3. Strict Liability for Exceedances of Water Quality Objectives
While not an explicit change, the Final Draft (in conjunction with the Ninth Circuit's opinion in NRDC v. Los Angeles Flood Control District, 673 F.3d 880 (9th Cir. 2011), reversed on other grounds, 133 S. Ct. 710 (2013)), would create strict liability for Dischargers whose storm water causes or contributes to an exceedance of a water quality objective; causes or threatens to cause pollution, contamination, or nuisance as defined by Water Code section 13050; or violates any discharge prohibitions contained in any applicable Regional Water Quality Control Plans or statewide water quality control plans and policies.
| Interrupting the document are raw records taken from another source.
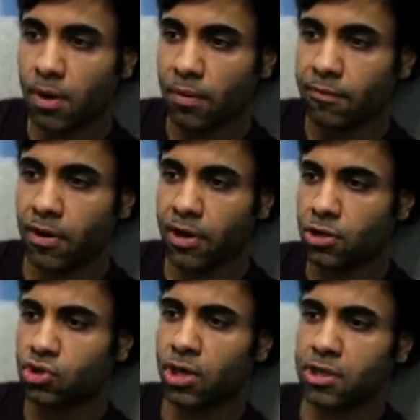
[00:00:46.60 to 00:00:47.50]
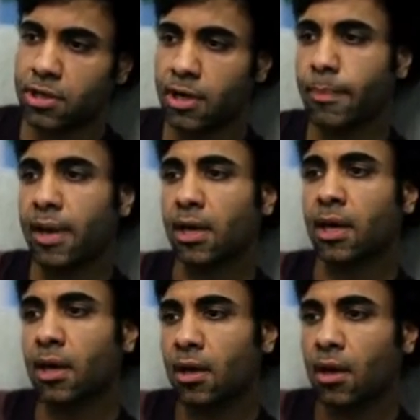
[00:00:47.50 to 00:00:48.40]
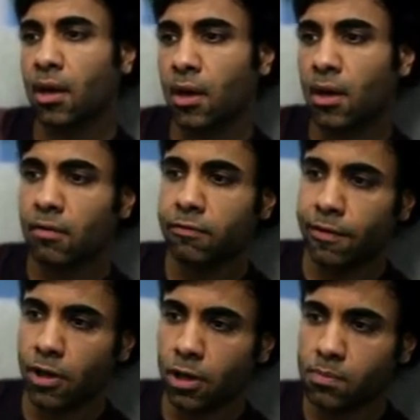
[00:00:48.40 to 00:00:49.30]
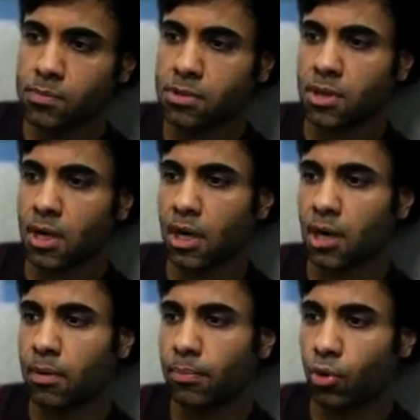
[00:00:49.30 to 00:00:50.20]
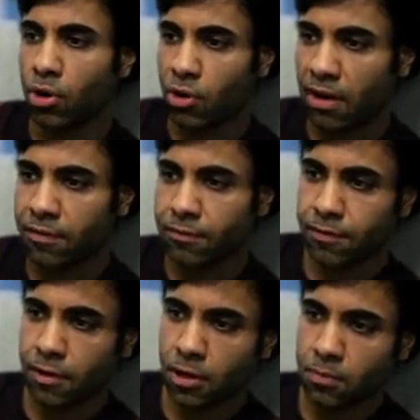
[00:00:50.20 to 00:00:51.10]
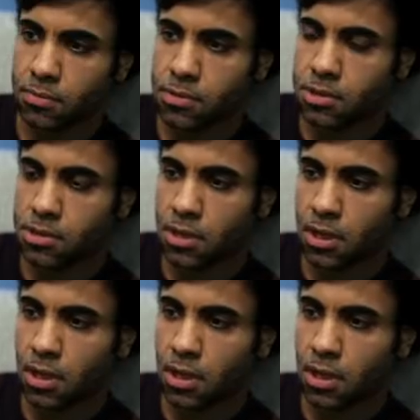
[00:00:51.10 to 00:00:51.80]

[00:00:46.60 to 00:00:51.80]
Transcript: I'm very interested in making films, pornographic films,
4. Numeric Action Levels ("NALs") and NAL Exceedances
The Final Draft subjects all Dischargers to NALs for Total Suspended Solids and Oil and Grease. Additional NALs are applicable to Dischargers by SIC code. These include pH, chemical oxygen demand, cyanide, copper, aluminum, nitrates, phosphorous , ammonia, magnesium, arsenic, cadmium, nickel, mercury, selenium, silver, and biochemical oxygen demand.
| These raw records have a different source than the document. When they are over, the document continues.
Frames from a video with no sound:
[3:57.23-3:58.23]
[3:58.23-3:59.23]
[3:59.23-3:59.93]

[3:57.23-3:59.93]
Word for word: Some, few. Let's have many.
5. Training Expectations and Roles
The Final Draft requires that Dischargers arrange to have appropriately trained personnel implementing the requirements at each facility. In addition, if a Discharger's facility enters Level 1 status due to the exceedence of a NAL, a Level 1 Exceedance Response Action Report must be prepared by a QISP. All Action Plans and Technical Reports required in Level 2 status must also be prepared by a QISP.
The Final Draft allows Dischargers to appoint a staff person to take the QISP training or hire an outside contractor. QISP training is tailored to persons with a high degree of technical knowledge and environmental experience, which for many Dischargers will be beyond the skills of their current employees. Although QISPs do not need to be California licensed professional engineers, it may be necessary to involve a California licensed professional engineer to perform certain aspects of the Technical Reports.
6. Sampling Protocols
This Final Draft requires Dischargers to collect samples, during scheduled facility operating hours, from each drainage location within four hours of: (1) the start of the discharge from a Qualified Storm Event ("QSE") occurring during scheduled facility operating hours, or (2) the start of scheduled facility operating hours if the QSE occurred in the previous 12 hours.
The Final Draft increases the sampling frequency by requiring the Discharger to collect and analyze storm water samples from each discharge location from two QSEs within the first half of each reporting year (July 1 to December 31), and two QSEs within the second half of each reporting year (January 1 to June 30). Eliminating the wet season should increase the number of possible QSEs eligible for sample collection.